I had a Moneyball moment a couple of weeks back when a colleague and I were discussing "model" employees for a certain role.  As my colleague threw out a few examples that fit his model, I realized he was falling victim to "the good face" mentality described in Moneyball.  Lewis talks about baseball scouts referring to prospects as having "the good face" when they look the part of a major league baseball player: handsome and well built, preferably with a flair to their personality and game.  Of course, this is an utterly bogus consideration in terms of assessing a prospect's major league potential, but some scouts obviously gave it consideration because the Oakland Athletics organization exploited this market inefficiency by focusing on things like track record, college experience and just generally recruiting ugly, chubby guys that could play baseball.

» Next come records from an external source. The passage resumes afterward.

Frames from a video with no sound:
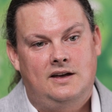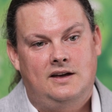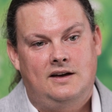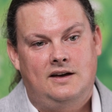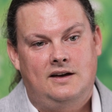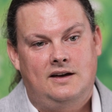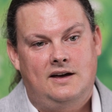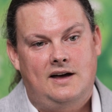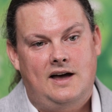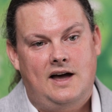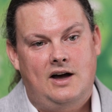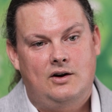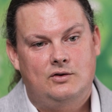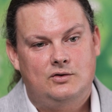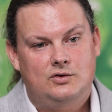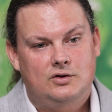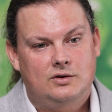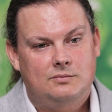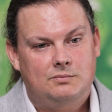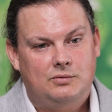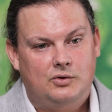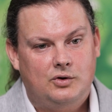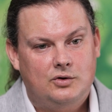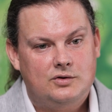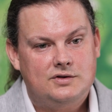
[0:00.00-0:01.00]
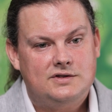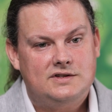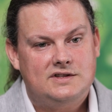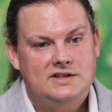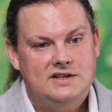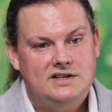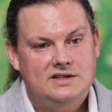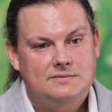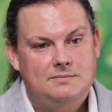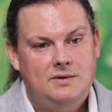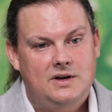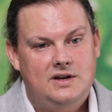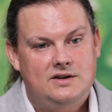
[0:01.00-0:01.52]
how to approach
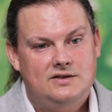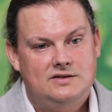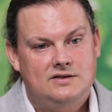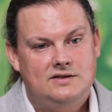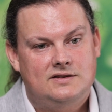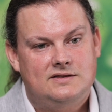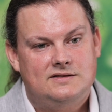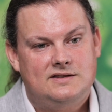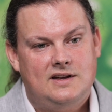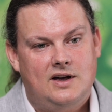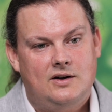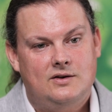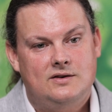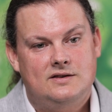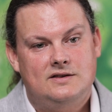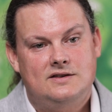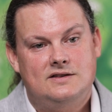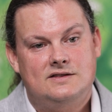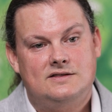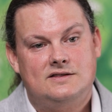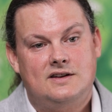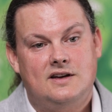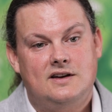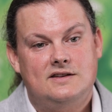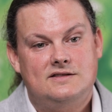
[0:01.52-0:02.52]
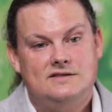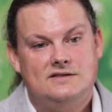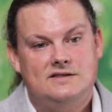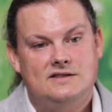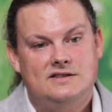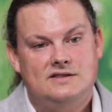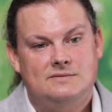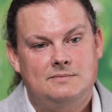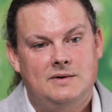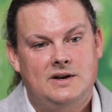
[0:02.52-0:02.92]
these patients, how to discuss these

Anyhow, I realized my colleague was falling into the trap of describing his idea of model employees for a role in terms of the attributes he thought someone in that role should have and how he felt they should behave, as opposed to in terms of the results someone in that role should achieve and their track record of successful results (note, by the way, that by "results" I don't simply mean "money" or "profit" but the full scope of metrics and attributes by which an individual's job performance is measured).

This Moneyball moment was a reminder to me be crisp about what success looks like and to let that vision of success inform my actions.  It's nice to do a really great presentation or to craft a particularly brilliant email, but unless it contributes to successfully accomplishing the goal, it's just the good face.